Doing my evening run I see Marlon parking his jeep. He lives four flights down with his mother and wife and baby. M’s mother is the classiest chick on the block; when she appears, the sun comes out. Z agrees with me. We have heard men on the street make stunningly frank declarations as she walks by. Marlon and I do the yes-yes, our families are ok, and he says Carl has been readmitted to the hospital. Carl is the building manager. He races a red GTO on the drag circuit. He’s forever tinkering with the car in the vast basement garage. Haven’t seen him for months. Nobody brings it up.

*

Went down to the coop to stand in line for groceries, second time in three weeks. Heard someone blowing a ram’s horn, the shofar drifting up from Midwood. It’s not the high holidays, so it must mean Joshua is going to war.

*

For a couple of weeks, we had no cash because the places we were accustomed to getting it were all shut down, and handling cash seems less sanitary than using plastic. A few times, when I have gone out for provisions, someone has asked me for money and I have to say I don’t have any. What are these people going to do?
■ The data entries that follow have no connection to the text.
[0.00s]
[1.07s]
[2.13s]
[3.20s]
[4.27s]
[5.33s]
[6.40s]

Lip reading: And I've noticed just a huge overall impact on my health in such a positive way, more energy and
An article in the Times by a writer of graphic novels accounts, in pictures and text-bubbles, her family’s flight from the city to her in-laws in Florida and then to her mother’s house in New Mexico. In one panel, they are stopping somewhere in Texas for supplies, and a young man derides her for wearing a mask. What are you, some kind of freak?

*

Xeno’s been self-quarantining in a house he was sharing with two boys and two girls. In March, just before the college shut down, he brought up limiting outside contacts. The housemates made jokes. Don’t worry, Andrea’s titty-milk has the antibodies. X, Daniel, and Andrea had the downstairs and Lisa and Joe had the upper floor. Daniel went home to Queens and within a week had the virus. Most nights, Lisa visited a party house across the street. Under pressure, she agreed to stop doing that, then she kept it up and lied about it. After that the boys and girls separated. Joe and X sheltered downstairs, while Andrea and Lisa shared the upstairs and continued to party. I asked X if the girls had boyfriends. He said Andrea does Tinder. She sees a lot of guys for one-night stands and never repeats. X and Joe asked her to pick one guy to limit the risk, but she refused. Joe split after that. We go back and forth about when is the best time for X to head home. Numbers of infections are going down in Brooklyn. There are fewer cases upstate, but numbers are increasing. We pick a date.
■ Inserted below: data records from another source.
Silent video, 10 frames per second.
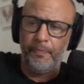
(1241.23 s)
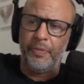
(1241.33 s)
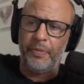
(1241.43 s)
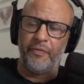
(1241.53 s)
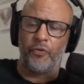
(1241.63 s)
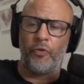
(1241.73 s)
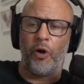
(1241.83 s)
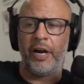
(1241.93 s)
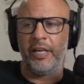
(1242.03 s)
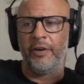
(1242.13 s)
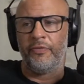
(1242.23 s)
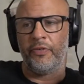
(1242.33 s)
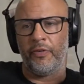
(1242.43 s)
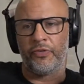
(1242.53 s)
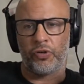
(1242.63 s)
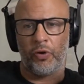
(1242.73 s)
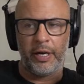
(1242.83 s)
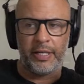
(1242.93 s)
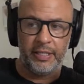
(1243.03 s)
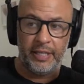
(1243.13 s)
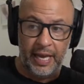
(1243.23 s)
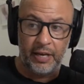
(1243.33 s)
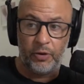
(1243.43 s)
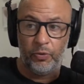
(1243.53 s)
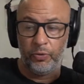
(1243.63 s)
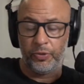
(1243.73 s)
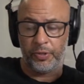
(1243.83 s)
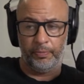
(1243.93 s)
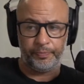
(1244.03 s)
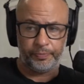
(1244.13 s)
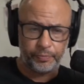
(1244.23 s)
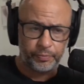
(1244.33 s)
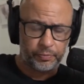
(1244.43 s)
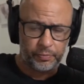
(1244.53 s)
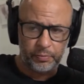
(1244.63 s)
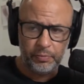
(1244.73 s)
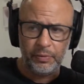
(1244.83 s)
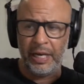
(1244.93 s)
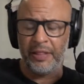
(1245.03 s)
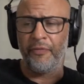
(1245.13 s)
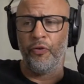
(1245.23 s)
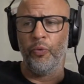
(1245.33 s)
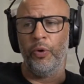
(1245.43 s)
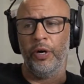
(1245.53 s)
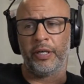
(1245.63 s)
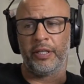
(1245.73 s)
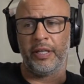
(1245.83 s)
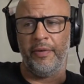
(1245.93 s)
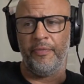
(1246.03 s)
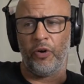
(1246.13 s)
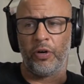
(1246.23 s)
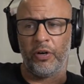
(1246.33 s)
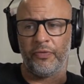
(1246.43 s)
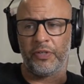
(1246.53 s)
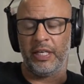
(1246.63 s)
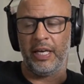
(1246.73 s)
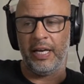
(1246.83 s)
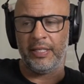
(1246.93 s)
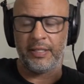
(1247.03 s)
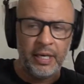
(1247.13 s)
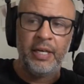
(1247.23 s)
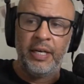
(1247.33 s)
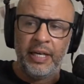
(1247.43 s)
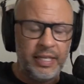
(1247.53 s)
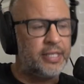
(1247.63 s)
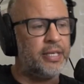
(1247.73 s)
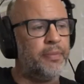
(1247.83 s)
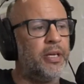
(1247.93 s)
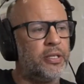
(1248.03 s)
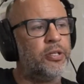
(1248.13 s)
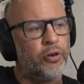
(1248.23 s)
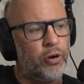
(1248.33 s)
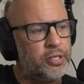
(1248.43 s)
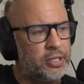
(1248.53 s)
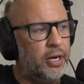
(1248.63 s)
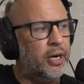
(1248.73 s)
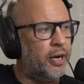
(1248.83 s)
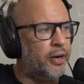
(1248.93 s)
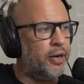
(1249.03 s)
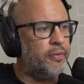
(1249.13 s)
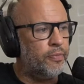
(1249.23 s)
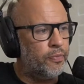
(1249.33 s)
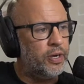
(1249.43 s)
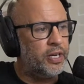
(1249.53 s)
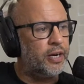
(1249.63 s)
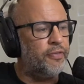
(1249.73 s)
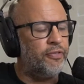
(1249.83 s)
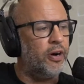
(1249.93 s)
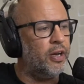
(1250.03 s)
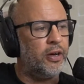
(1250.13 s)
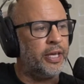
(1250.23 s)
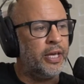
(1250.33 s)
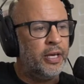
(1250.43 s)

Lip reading: variety of strikes and the angles and the footwork that Volkanovski has. It's similar to the Costa and Whitaker fight. LikeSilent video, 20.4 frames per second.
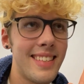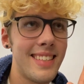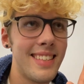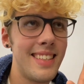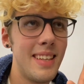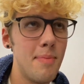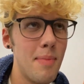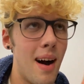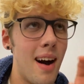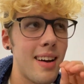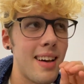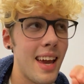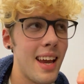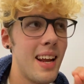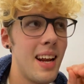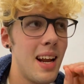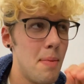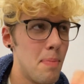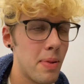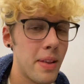
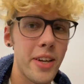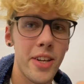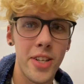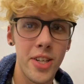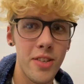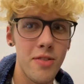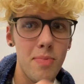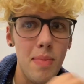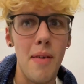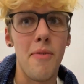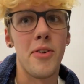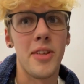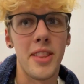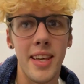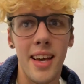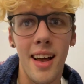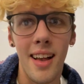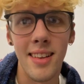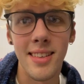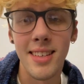demarcate implicatures from
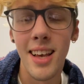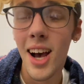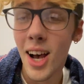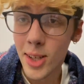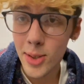everything else.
It’s raining. Everything is a calculation -- rain is good, right? At the car rental agency, elderly twin sisters are dropping off an Infiniti SUV. They look like beekeepers -- matching rain coats, wellies, heavy rubber gloves, elaborate face shields, topped with church lady hats. The cheerleader with the iPad tells me to wait till the crew sprays the seats and dashboard down. She says I got an upgrade. The church sisters’ radio pick is playing my old man’s favorite hymns and I weep with strange joy all the way to the Battery Tunnel. Through Jersey and PA and up into western New York I go ninety miles an hour. There are almost no cops. They don’t want to be leaning in car windows getting breathed on. I make it in record time.

We pack the car with X’s stuff and head for home. As I’m pumping gas into the rental, an old woman asks me for a dollar thirty-five. I had a wallet full of twenties for the trip, and thought to give her one, but my hands were gloved and I was in the middle of pumping gas and anxious to get out of that town and I said, sorry I don’t have any cash. She walked away.
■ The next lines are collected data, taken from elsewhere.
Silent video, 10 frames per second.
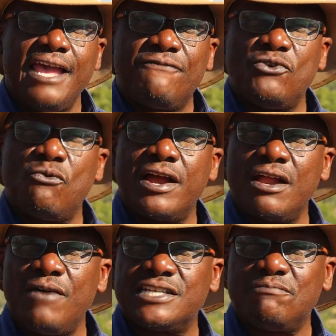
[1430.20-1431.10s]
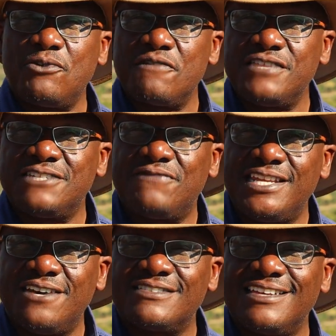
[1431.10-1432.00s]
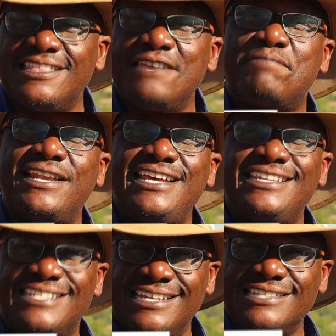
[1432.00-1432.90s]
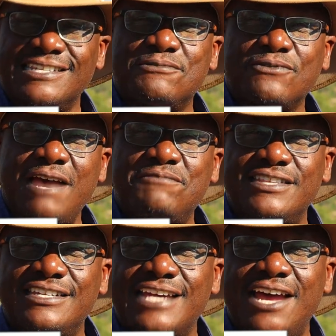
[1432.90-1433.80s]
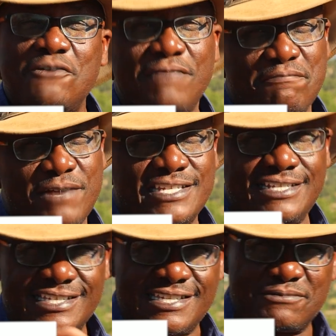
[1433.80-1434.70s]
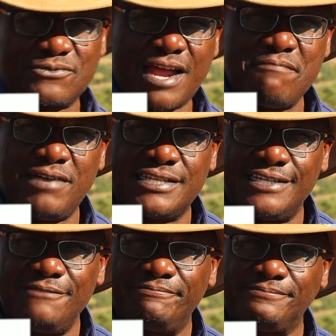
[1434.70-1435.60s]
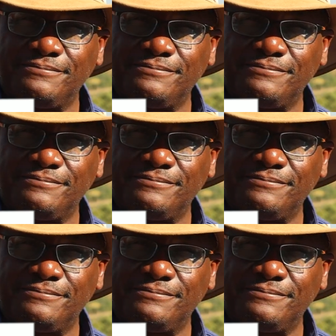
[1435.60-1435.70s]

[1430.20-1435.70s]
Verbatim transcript: If you want to watch more of these videos, then please subscribe to the channel by pressing the subscribe button.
Sixty days on lock-down today. X has a fever and sore throat. I think it’s strep. Doc sends in a script for amoxi.

*

Z calls the state to get a test appointment for us. They have a program to survey minority communities and we happen to live in one. Do you have any underlying conditions? There’s an old Sears store a few blocks from here. It’s a time machine. Chicago concrete moderne. Washers, dryers, bad wigs, cheap threads, and every kind of plastic. Now they have a drive-through testing center in the vast parking lot. Show up at 10:30 for the nose swab.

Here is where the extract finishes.